[What you are asked to do]
Copy out exactly the lines from the first line of the material below through the line containing "[00:01:49.03 to 00:01:49.93]", and nothing beyond them.

Segment Start: Data provided

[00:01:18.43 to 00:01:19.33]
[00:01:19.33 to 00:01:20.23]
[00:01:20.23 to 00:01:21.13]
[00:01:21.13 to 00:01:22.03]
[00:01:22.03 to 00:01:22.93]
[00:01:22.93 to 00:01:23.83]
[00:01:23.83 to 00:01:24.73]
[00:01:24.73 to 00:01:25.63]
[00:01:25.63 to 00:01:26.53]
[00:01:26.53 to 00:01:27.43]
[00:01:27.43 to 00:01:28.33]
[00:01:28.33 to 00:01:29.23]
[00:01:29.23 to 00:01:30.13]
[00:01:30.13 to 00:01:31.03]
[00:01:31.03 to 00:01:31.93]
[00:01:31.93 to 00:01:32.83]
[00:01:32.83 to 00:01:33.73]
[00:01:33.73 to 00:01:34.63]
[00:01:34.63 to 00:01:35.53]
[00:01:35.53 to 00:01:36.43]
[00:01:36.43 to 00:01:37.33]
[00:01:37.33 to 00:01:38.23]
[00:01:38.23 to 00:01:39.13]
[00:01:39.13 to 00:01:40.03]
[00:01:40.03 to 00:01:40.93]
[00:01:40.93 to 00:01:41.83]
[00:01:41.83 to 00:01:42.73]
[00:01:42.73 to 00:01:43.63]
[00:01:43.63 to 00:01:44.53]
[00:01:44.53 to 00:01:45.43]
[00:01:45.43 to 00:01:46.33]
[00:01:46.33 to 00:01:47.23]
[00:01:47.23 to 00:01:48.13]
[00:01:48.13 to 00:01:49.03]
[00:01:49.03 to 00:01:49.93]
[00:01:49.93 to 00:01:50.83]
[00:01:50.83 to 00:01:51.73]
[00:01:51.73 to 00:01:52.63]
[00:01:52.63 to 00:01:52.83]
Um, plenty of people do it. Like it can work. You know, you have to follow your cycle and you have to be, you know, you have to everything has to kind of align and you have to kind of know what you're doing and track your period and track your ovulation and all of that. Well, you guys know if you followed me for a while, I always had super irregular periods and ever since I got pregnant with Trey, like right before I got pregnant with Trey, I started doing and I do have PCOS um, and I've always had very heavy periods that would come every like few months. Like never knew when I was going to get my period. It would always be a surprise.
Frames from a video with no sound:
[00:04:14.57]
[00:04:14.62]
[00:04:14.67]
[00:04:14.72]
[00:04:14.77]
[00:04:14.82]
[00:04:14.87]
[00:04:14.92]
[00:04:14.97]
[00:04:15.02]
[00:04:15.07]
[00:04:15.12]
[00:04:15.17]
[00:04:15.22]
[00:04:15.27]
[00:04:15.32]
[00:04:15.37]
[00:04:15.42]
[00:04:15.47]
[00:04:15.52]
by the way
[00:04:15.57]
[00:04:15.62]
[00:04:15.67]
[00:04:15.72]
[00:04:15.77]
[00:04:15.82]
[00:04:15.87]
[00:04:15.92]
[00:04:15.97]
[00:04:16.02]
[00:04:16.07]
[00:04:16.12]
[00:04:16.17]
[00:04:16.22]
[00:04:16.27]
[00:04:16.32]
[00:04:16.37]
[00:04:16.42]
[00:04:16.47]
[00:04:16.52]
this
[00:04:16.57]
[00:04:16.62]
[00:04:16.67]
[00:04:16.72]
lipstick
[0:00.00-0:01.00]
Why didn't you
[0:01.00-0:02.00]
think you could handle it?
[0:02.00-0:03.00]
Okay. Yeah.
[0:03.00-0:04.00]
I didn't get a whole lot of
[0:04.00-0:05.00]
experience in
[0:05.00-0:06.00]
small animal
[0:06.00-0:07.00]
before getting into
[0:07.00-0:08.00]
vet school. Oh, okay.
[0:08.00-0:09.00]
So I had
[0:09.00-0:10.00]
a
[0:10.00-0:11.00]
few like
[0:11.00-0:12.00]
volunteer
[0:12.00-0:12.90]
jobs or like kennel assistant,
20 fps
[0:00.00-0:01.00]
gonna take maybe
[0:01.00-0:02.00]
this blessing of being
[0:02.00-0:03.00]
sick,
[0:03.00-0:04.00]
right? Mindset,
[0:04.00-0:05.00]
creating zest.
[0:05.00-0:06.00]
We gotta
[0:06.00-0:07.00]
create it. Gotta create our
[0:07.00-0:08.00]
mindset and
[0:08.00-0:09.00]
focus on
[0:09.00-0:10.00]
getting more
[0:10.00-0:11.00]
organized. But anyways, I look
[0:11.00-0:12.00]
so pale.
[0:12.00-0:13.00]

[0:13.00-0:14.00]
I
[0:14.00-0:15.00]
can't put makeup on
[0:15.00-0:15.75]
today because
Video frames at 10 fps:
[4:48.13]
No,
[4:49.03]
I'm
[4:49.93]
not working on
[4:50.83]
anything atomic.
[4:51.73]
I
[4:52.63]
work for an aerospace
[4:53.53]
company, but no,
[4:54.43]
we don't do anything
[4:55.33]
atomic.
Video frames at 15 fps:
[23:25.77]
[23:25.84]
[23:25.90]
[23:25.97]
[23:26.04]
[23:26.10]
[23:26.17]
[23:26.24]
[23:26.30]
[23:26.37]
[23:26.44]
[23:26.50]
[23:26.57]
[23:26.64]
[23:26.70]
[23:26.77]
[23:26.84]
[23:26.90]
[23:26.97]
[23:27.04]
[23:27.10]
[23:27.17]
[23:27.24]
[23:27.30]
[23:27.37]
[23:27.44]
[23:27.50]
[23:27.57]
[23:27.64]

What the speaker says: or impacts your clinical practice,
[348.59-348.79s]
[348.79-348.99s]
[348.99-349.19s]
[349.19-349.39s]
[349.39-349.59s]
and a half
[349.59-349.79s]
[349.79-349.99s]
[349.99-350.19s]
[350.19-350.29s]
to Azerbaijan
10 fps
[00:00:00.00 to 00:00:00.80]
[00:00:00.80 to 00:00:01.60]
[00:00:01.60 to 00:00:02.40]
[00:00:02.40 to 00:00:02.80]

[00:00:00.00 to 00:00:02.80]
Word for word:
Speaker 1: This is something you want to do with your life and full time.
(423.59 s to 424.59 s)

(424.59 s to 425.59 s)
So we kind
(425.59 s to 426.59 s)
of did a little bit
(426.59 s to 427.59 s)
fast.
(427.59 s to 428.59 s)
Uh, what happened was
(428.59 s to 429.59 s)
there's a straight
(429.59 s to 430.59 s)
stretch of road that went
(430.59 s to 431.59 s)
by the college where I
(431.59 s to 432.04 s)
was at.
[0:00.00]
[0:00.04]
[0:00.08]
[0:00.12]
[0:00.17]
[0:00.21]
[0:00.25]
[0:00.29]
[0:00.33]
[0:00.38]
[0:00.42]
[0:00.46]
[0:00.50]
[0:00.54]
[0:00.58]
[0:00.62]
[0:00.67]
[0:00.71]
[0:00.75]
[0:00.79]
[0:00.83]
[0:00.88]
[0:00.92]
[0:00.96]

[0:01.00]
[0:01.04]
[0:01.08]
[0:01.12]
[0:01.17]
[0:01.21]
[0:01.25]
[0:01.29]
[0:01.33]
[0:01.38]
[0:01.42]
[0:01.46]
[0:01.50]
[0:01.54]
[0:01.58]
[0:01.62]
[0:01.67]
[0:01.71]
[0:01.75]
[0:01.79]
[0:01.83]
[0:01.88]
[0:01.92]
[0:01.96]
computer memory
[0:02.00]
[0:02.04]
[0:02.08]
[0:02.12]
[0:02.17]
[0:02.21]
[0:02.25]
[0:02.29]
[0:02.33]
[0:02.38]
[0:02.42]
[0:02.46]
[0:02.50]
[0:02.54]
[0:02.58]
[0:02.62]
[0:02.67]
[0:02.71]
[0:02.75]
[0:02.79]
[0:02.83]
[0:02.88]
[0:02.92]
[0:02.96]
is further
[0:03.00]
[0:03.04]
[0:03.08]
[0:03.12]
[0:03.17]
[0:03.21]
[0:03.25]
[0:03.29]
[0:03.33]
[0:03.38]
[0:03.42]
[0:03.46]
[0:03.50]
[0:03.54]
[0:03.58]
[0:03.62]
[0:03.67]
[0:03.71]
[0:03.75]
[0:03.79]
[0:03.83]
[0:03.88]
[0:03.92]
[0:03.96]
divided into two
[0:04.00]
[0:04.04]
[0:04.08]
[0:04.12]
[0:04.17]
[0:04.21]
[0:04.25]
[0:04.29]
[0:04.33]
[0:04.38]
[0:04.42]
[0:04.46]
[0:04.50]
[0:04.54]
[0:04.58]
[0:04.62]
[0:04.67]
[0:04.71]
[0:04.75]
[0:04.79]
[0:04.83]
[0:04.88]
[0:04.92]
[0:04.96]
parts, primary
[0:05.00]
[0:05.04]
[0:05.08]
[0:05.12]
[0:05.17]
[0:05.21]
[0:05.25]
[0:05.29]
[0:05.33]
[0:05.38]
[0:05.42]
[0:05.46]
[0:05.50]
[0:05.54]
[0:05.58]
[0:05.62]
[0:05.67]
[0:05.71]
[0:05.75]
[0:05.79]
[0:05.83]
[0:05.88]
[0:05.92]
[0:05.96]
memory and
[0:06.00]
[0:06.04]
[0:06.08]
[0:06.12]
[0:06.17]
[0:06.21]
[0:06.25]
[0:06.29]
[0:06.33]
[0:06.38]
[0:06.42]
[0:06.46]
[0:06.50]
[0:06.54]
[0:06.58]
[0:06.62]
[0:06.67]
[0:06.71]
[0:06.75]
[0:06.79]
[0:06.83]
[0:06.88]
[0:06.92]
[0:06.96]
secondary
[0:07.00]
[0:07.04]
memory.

Segment End: Data provided

[Task result]
[00:01:18.43 to 00:01:19.33]
[00:01:19.33 to 00:01:20.23]
[00:01:20.23 to 00:01:21.13]
[00:01:21.13 to 00:01:22.03]
[00:01:22.03 to 00:01:22.93]
[00:01:22.93 to 00:01:23.83]
[00:01:23.83 to 00:01:24.73]
[00:01:24.73 to 00:01:25.63]
[00:01:25.63 to 00:01:26.53]
[00:01:26.53 to 00:01:27.43]
[00:01:27.43 to 00:01:28.33]
[00:01:28.33 to 00:01:29.23]
[00:01:29.23 to 00:01:30.13]
[00:01:30.13 to 00:01:31.03]
[00:01:31.03 to 00:01:31.93]
[00:01:31.93 to 00:01:32.83]
[00:01:32.83 to 00:01:33.73]
[00:01:33.73 to 00:01:34.63]
[00:01:34.63 to 00:01:35.53]
[00:01:35.53 to 00:01:36.43]
[00:01:36.43 to 00:01:37.33]
[00:01:37.33 to 00:01:38.23]
[00:01:38.23 to 00:01:39.13]
[00:01:39.13 to 00:01:40.03]
[00:01:40.03 to 00:01:40.93]
[00:01:40.93 to 00:01:41.83]
[00:01:41.83 to 00:01:42.73]
[00:01:42.73 to 00:01:43.63]
[00:01:43.63 to 00:01:44.53]
[00:01:44.53 to 00:01:45.43]
[00:01:45.43 to 00:01:46.33]
[00:01:46.33 to 00:01:47.23]
[00:01:47.23 to 00:01:48.13]
[00:01:48.13 to 00:01:49.03]
[00:01:49.03 to 00:01:49.93]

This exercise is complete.